_Exercise directions_.
Since the pictures are not wanted, retype the listing below exactly and without them.
━━━
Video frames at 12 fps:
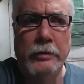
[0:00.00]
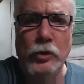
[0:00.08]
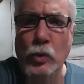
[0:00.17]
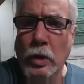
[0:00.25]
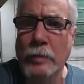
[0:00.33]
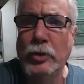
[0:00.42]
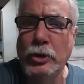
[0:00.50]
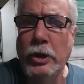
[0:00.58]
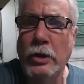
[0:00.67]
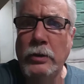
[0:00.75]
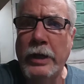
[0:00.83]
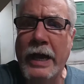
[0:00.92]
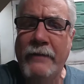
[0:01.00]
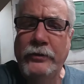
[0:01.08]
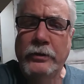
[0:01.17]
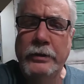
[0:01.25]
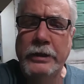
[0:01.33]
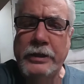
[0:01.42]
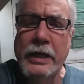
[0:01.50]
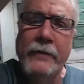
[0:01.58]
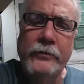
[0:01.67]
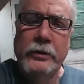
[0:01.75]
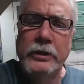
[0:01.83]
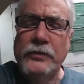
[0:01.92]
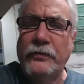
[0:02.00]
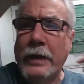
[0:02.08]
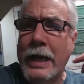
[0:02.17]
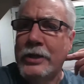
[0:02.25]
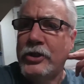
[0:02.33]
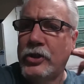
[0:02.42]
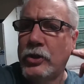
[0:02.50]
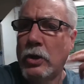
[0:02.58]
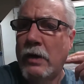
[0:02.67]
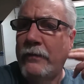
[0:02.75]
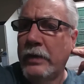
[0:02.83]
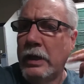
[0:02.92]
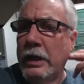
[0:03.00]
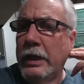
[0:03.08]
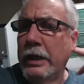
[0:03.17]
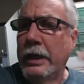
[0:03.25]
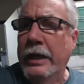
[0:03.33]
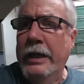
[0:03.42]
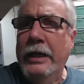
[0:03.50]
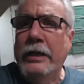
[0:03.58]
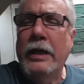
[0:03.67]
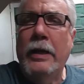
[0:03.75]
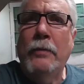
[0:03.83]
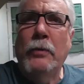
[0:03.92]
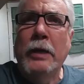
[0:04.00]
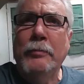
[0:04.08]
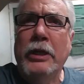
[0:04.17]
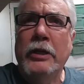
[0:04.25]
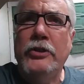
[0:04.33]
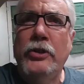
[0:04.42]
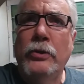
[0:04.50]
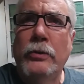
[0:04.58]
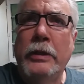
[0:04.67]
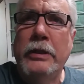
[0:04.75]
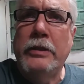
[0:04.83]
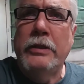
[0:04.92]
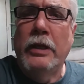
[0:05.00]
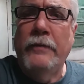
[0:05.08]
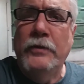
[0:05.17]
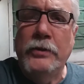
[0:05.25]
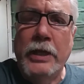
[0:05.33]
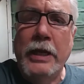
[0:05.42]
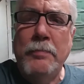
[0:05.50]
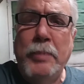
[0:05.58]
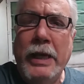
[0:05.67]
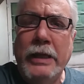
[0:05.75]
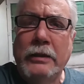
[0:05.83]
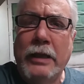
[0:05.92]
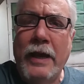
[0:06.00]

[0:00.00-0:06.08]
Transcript: normal coat after this flashes off. And then what I'm going to do is, if there's any paint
━━━
_Exercise answer_.
Video frames at 12 fps:
[0:00.00]
[0:00.08]
[0:00.17]
[0:00.25]
[0:00.33]
[0:00.42]
[0:00.50]
[0:00.58]
[0:00.67]
[0:00.75]
[0:00.83]
[0:00.92]
[0:01.00]
[0:01.08]
[0:01.17]
[0:01.25]
[0:01.33]
[0:01.42]
[0:01.50]
[0:01.58]
[0:01.67]
[0:01.75]
[0:01.83]
[0:01.92]
[0:02.00]
[0:02.08]
[0:02.17]
[0:02.25]
[0:02.33]
[0:02.42]
[0:02.50]
[0:02.58]
[0:02.67]
[0:02.75]
[0:02.83]
[0:02.92]
[0:03.00]
[0:03.08]
[0:03.17]
[0:03.25]
[0:03.33]
[0:03.42]
[0:03.50]
[0:03.58]
[0:03.67]
[0:03.75]
[0:03.83]
[0:03.92]
[0:04.00]
[0:04.08]
[0:04.17]
[0:04.25]
[0:04.33]
[0:04.42]
[0:04.50]
[0:04.58]
[0:04.67]
[0:04.75]
[0:04.83]
[0:04.92]
[0:05.00]
[0:05.08]
[0:05.17]
[0:05.25]
[0:05.33]
[0:05.42]
[0:05.50]
[0:05.58]
[0:05.67]
[0:05.75]
[0:05.83]
[0:05.92]
[0:06.00]

[0:00.00-0:06.08]
Transcript: normal coat after this flashes off. And then what I'm going to do is, if there's any paint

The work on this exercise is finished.